How can you get promoted whilst working part time? Part time workers are often overlooked, possibly due to some unconscious bias, but there are some things you can do to help your promotion prospects, whatever your working pattern. Here are 5 tips….

Team of women talking at a desk


It’s common for people in the workplace to imply that part time workers are almost second-class employees. People subconsciously undermine part-timers all the time – by saying someone ‘only’ works part time or refusing to consider their working pattern when scheduling a meeting.

So it’s not surprising that part timers can feel overlooked when it comes to opportunities and promotions at work. But we must never forget that it’s illegal for a part time worker to be treated differently from someone who works full time, unless there are clear and objective business reasons.

With this in mind, here’s’s advice on how to land that promotion, no matter what your working style.

1.      Part-time with pride!

Never be apologetic about your part time status. Forward thinking companies now have part time Board members and CEOs in all kinds of organisations frequently work from home. The first person to convince that you deserve recognition in the workplace is… you.

Your own mindset is very powerful in demonstrating your attitude to work and how seriously you take your career. That doesn’t mean you shouldn’t talk about your family at work – far from it. Being authentic and genuine, with the right mindset, you can be perceived as a committed and professional person, whatever your circumstances or working hours.

2.      Focus on your objectives.

Make sure you and your manager have set clear targets and a time-frame. The number of hours you work is irrelevant – what’s important is delivering on what you’ve promised. Take every opportunity to highlight your successes.

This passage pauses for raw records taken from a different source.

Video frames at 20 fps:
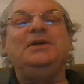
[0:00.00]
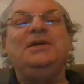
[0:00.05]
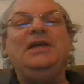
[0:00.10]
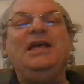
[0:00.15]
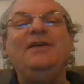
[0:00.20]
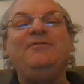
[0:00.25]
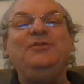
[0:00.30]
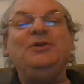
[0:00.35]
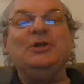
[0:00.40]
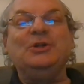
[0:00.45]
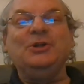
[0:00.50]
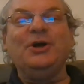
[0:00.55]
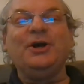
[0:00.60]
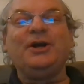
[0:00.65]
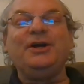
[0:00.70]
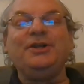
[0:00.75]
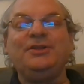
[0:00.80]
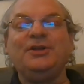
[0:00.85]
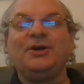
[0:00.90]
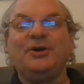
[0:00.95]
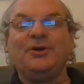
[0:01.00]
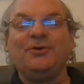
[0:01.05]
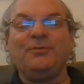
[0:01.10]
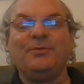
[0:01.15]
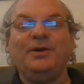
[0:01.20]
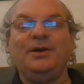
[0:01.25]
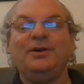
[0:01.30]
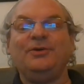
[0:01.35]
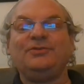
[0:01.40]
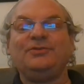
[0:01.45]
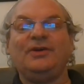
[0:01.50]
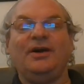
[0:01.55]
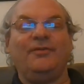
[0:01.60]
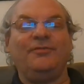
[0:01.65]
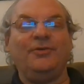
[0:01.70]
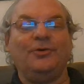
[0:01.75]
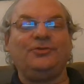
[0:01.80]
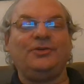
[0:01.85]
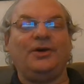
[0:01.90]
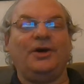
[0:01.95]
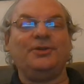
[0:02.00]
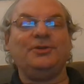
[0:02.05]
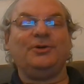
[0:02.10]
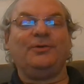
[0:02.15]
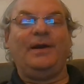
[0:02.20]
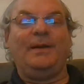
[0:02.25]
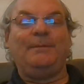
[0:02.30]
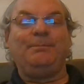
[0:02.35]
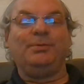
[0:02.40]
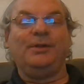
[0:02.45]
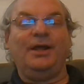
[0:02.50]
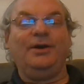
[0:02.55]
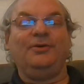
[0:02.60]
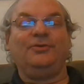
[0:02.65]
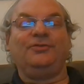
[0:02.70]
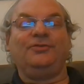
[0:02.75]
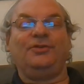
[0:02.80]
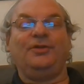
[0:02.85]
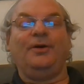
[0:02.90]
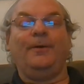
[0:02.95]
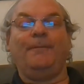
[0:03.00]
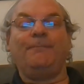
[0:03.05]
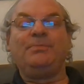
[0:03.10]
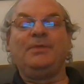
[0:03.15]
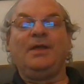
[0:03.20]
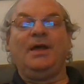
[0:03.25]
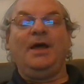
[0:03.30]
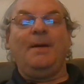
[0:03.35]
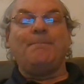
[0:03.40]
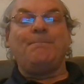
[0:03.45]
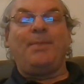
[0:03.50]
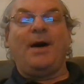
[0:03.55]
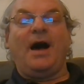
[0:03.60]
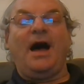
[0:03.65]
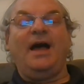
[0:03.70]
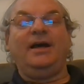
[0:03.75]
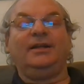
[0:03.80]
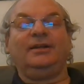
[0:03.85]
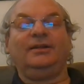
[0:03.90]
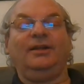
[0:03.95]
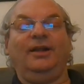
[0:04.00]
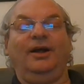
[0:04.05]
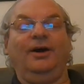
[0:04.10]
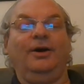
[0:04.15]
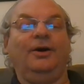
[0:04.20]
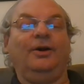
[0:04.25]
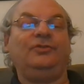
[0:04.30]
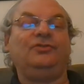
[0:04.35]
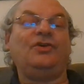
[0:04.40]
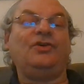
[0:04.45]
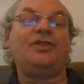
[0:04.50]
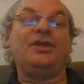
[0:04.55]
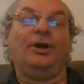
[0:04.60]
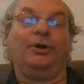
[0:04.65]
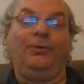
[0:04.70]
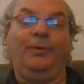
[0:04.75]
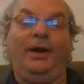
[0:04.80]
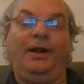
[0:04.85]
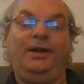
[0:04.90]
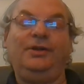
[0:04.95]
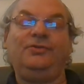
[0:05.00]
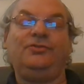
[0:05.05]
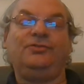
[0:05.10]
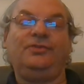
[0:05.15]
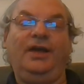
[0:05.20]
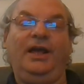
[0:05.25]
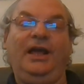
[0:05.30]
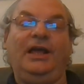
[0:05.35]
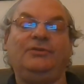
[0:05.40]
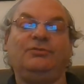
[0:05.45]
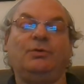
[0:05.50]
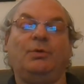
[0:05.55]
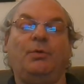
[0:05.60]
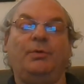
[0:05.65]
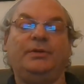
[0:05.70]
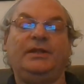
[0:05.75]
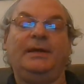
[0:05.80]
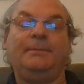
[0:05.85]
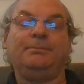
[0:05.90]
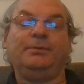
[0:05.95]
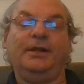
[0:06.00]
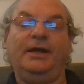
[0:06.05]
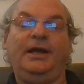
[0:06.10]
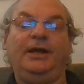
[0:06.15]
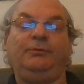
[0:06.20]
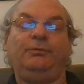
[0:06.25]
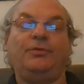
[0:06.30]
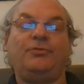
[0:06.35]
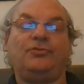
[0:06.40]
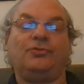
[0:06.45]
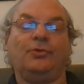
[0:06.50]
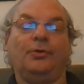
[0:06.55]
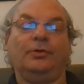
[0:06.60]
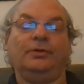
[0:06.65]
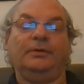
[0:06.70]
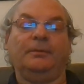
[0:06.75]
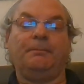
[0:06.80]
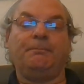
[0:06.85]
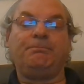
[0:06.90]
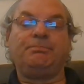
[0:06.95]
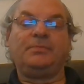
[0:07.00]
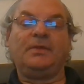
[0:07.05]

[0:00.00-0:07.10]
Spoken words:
If you look at the careers of those other great players, though, by and large, their greatest days were when they played with Jordan.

As a part-time worker this can demand an even greater focus on prioritisation. If a new project comes in that puts your other objectives at risk, flag it to your boss and gain clear direction on what’s expected of you.

3.      Develop your skills

To progress your career you should actively seek out development opportunities. Go on courses, seek out a mentor, ask colleagues for feedback on where you should focus to get to the next level.

Being seen to pursue these opportunities is a clear demonstration of your ambition and ongoing commitment to work.

4.      Speak up

Don’t be afraid to make it clear that you’re looking to take the next step. Some parents do decide to put their careers on hold – but if you actively state the opposite, you’ll be taken seriously.

If there’s a role available, make it clear that you’re interested in being considered.

5.      Know your rights

Employment law protects part time workers from being treated less favourably than full time workers. All part time workers should get the same treatment across pay and benefits, pensions, holiday entitlement, career development, promotion and redundancy.

If you feel that you have been overlooked for something purely because you’re part time, and there’s no logical reason for this, you could have a case for discrimination.

It often pays to ask calm questions before making any threats. It may not have occurred to the team to consider you for an opportunity or role. You could also have a confidential discussion with the HR department.

If you’re unhappy with the outcomes of these discussions you can seek legal advice – many companies offer employee assistance packages with free legal support. They can help you decide whether to pursue an employment tribunal.

We hope it won’t come to that, however! Steps 1-4 should put you in a good position to bag that promotion. Good luck.